--- What you will do ---
When you find the word "with" in a line of the entries, please copy the whole line.

--- Records for processing ---

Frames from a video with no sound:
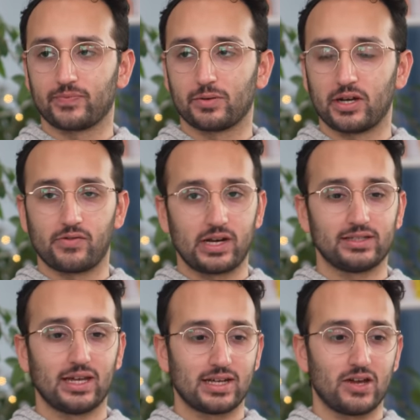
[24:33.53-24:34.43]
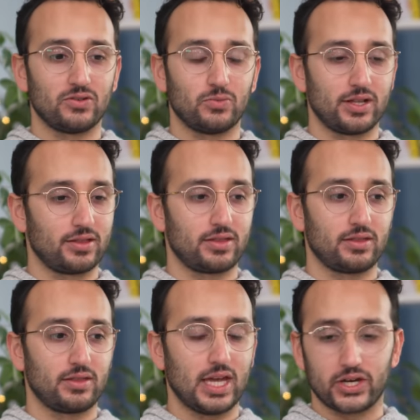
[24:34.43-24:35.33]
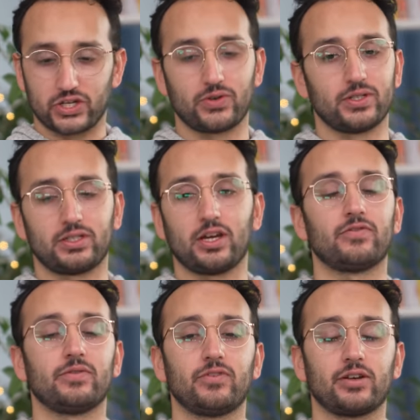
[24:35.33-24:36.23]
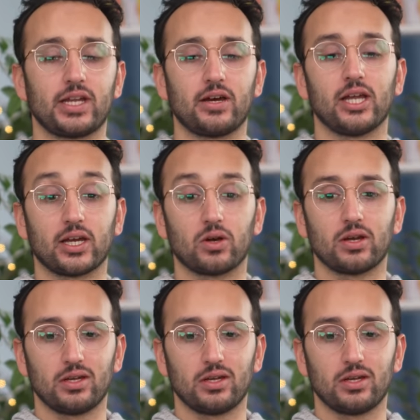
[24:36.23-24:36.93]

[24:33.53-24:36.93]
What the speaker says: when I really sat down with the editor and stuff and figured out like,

--- Response for this exercise ---
Frames from a video with no sound:
What the speaker says: when I really sat down with the editor and stuff and figured out like,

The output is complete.